ARSOFT and the practical use of Extended Reality in naval training and maintenance

The ability to visualize complex processes, better understand machinery, and access information exactly when it is needed has opened up new ways of working for shipping companies and shipyards. In this context, EyeFlow, ARSOFT’s XR content creation platform, emerges as a natural way to bring technical knowledge into the digital environment.

For years, major shipping companies and shipyards knew they needed to digitize their training and maintenance processes. They had seen the demos, read the success stories, and even invested in Extended Reality devices (Virtual Reality, Augmented Reality, and Mixed Reality). But at the end of the day, those devices often ended up in a drawer, because creating content required specialized teams, weeks of development, and budgets that could only be justified for very specific procedures.

No one was going to hire a 3D development studio to digitize the maintenance manual for a hydraulic pump—no matter how useful it might be. EyeFlow, the XR content creation platform developed by ARSOFT, was born precisely out of that frustration. Not specifically from the naval sector, but from the same realization: XR technology will only be truly transformative when the people who know the procedure can create the content themselves. No intermediaries. No months of waiting. No inflated budgets.
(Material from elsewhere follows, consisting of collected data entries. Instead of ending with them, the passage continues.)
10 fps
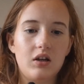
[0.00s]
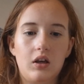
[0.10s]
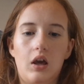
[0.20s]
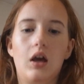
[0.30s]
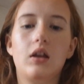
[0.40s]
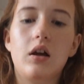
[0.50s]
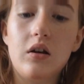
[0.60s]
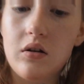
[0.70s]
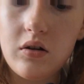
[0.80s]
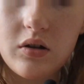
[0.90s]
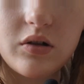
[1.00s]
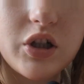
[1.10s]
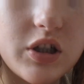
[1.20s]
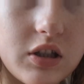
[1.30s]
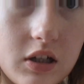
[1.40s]
Okay, and then
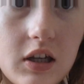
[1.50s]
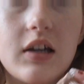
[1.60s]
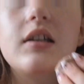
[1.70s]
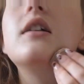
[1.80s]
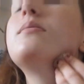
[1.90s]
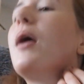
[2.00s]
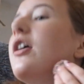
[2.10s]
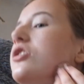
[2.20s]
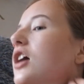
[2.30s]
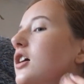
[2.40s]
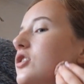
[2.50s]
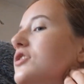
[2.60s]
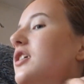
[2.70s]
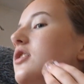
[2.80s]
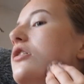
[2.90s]
just in case it is patchy, I
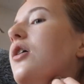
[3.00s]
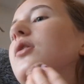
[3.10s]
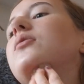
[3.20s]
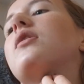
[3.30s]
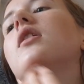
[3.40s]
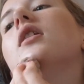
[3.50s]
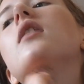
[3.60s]
just like to go in with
From PDF to interactive model in one afternoon
EyeFlow’s value proposition is simple yet highly innovative: if you have a PDF manual, you can turn it into an interactive 3D manual. Not in weeks. In hours.
The platform works with a logic that anyone who has used PowerPoint will understand: drag, drop, annotate, link. The difference is that instead of slides, you are working with three-dimensional models. You can directly import files, add annotations to critical components, create step-by-step sequences, insert videos of real procedures, link technical documentation, and more.
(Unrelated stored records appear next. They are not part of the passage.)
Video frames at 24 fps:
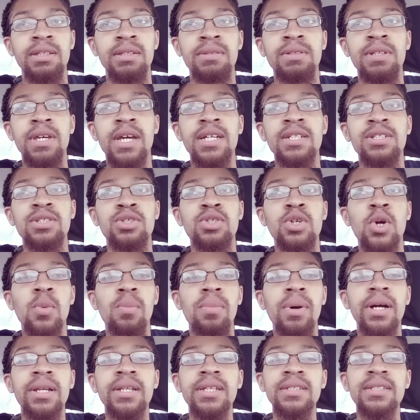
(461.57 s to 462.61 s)
Yes, Joe
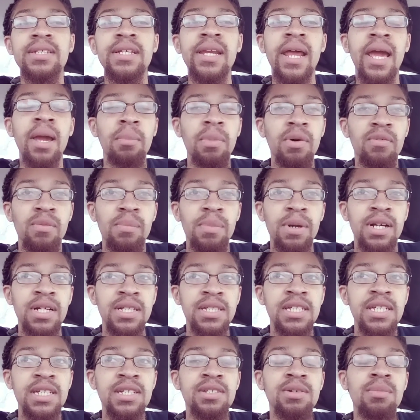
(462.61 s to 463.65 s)
Budden is the name of it
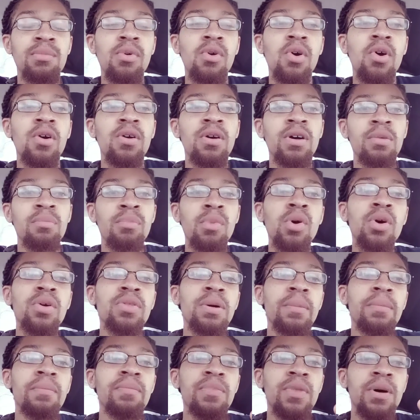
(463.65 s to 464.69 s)
because he is the
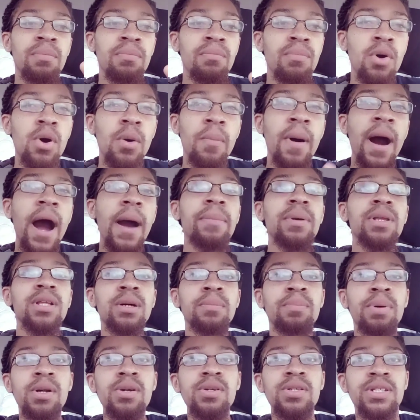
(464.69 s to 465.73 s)
more popular
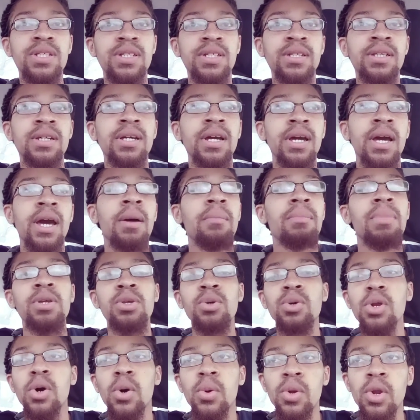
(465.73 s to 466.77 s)
person, but
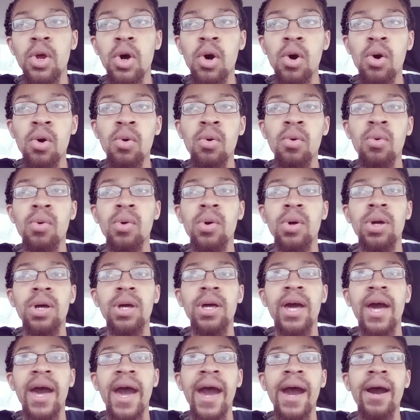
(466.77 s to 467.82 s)
you don't know
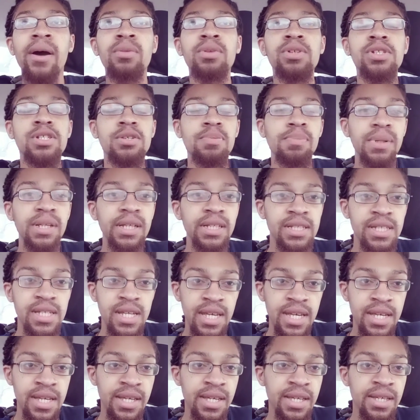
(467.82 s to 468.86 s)
how the splits
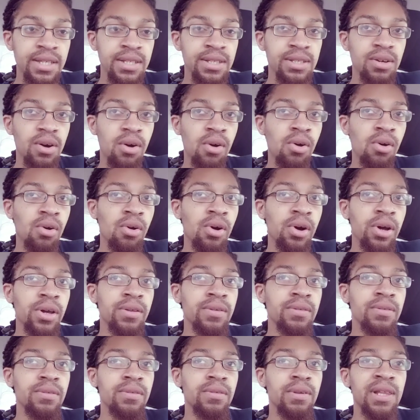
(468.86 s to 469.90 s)
is
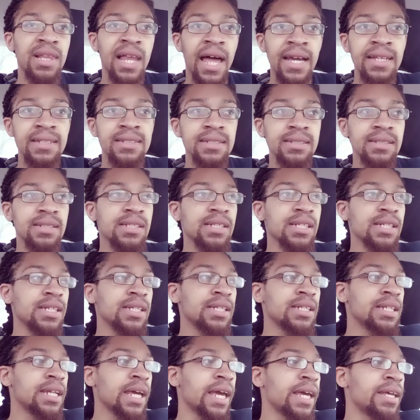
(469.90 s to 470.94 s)
on
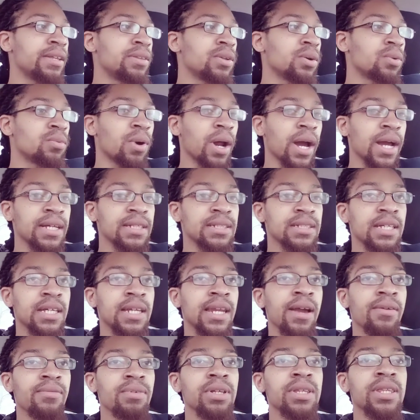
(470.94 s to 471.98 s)
licensing and the rights and
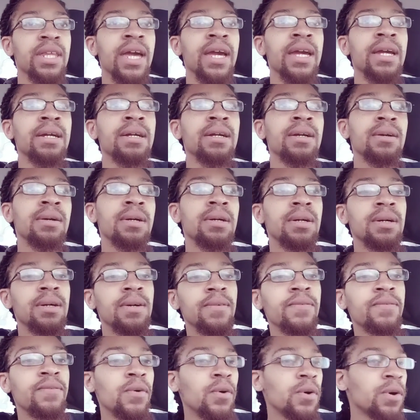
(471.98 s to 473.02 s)
everything
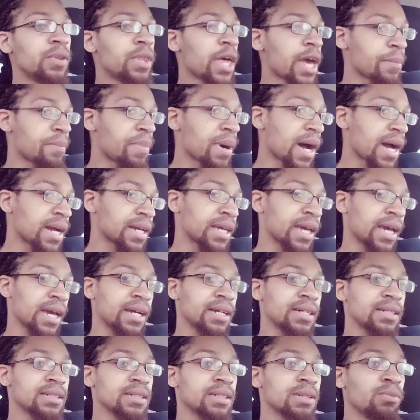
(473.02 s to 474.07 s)
for that
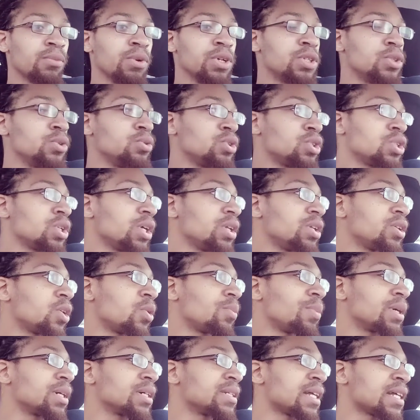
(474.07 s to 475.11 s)
podcast, which you should
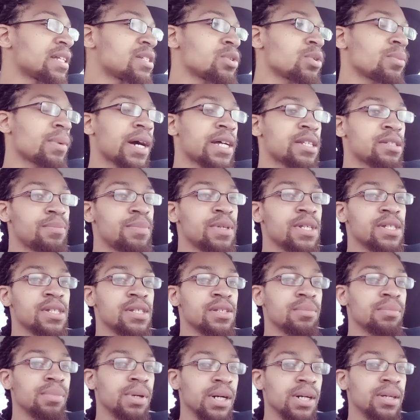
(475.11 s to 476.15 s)
know because that's nobody's
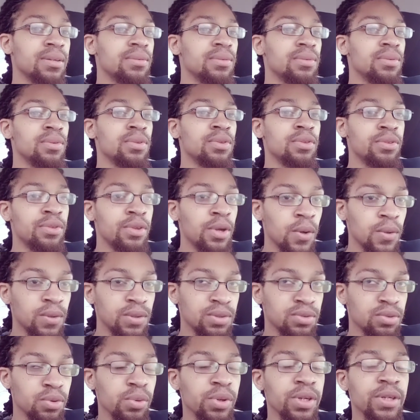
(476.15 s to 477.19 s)
business but
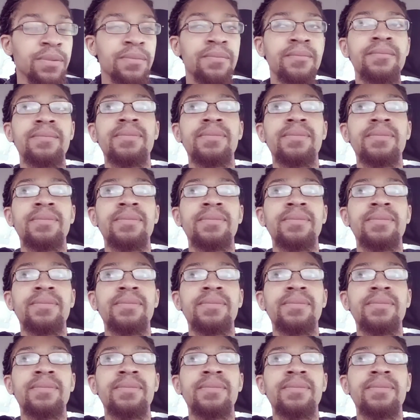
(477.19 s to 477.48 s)
those three.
This is important because it completely changes who can create this type of content. There is no longer a need for an IT department. A training manager who has spent 15 years in the shipyard and knows every corner of a vessel can sit down, open EyeFlow, and start transferring their knowledge into a 3D format.
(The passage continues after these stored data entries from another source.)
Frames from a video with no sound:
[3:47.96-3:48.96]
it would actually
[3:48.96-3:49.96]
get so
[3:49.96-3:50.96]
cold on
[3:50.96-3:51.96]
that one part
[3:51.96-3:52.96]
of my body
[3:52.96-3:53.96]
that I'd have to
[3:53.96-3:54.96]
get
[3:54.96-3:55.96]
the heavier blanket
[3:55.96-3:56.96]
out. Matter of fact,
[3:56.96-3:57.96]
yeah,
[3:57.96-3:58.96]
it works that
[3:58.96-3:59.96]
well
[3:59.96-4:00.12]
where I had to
EYEFLOW: Visual knowledge, accessible and easy to maintain
But here’s the key point: ease of use does not mean limited functionality. A maintenance technician on a ferry does not have the same needs as a trainer in a shipyard. The former needs quick access to specific procedures while working in the engine room, probably with their hands occupied and background noise. The latter needs to create assembly simulations for new operators, with the ability to repeat sequences, assess whether the process has been understood, and adapt the content as questions arise.

EyeFlow addresses both scenarios. Content can be viewed on a smartphone, tablet, augmented reality glasses, or even on a standard screen, depending on what each situation requires. And the important thing is that it’s the same content: you create it once and deploy it wherever you need it. This is changing the way some companies in the sector approach training. Instead of organizing two-week, in-person courses where an expert explains procedures to ten people, they can create the content once and allow each new operator to work through it at their own pace, repeating complex parts as many times as needed, directly from the workshop.

Navalia and the naval industry at a turning point
ARSOFT will be at Navalia 2026 because we believe the naval sector is at a turning point. Not in terms of XR technology in general, but in terms of accessibility. The tools are maturing. Devices are better and more affordable. But above all, the mindset is changing: it’s no longer about running large pilot projects, but about integrating these tools into everyday operations.

And for that to happen, they need to be usable. A maintenance manager must be able to update a procedure when a part changes. A trainer must be able to add a note to a 3D model when they notice operators consistently get confused at the same step. Technology needs to adapt to the company’s pace—not the other way around. There’s a phrase we hear often during demos: “Oh, I can do this myself.” Exactly. That’s the point.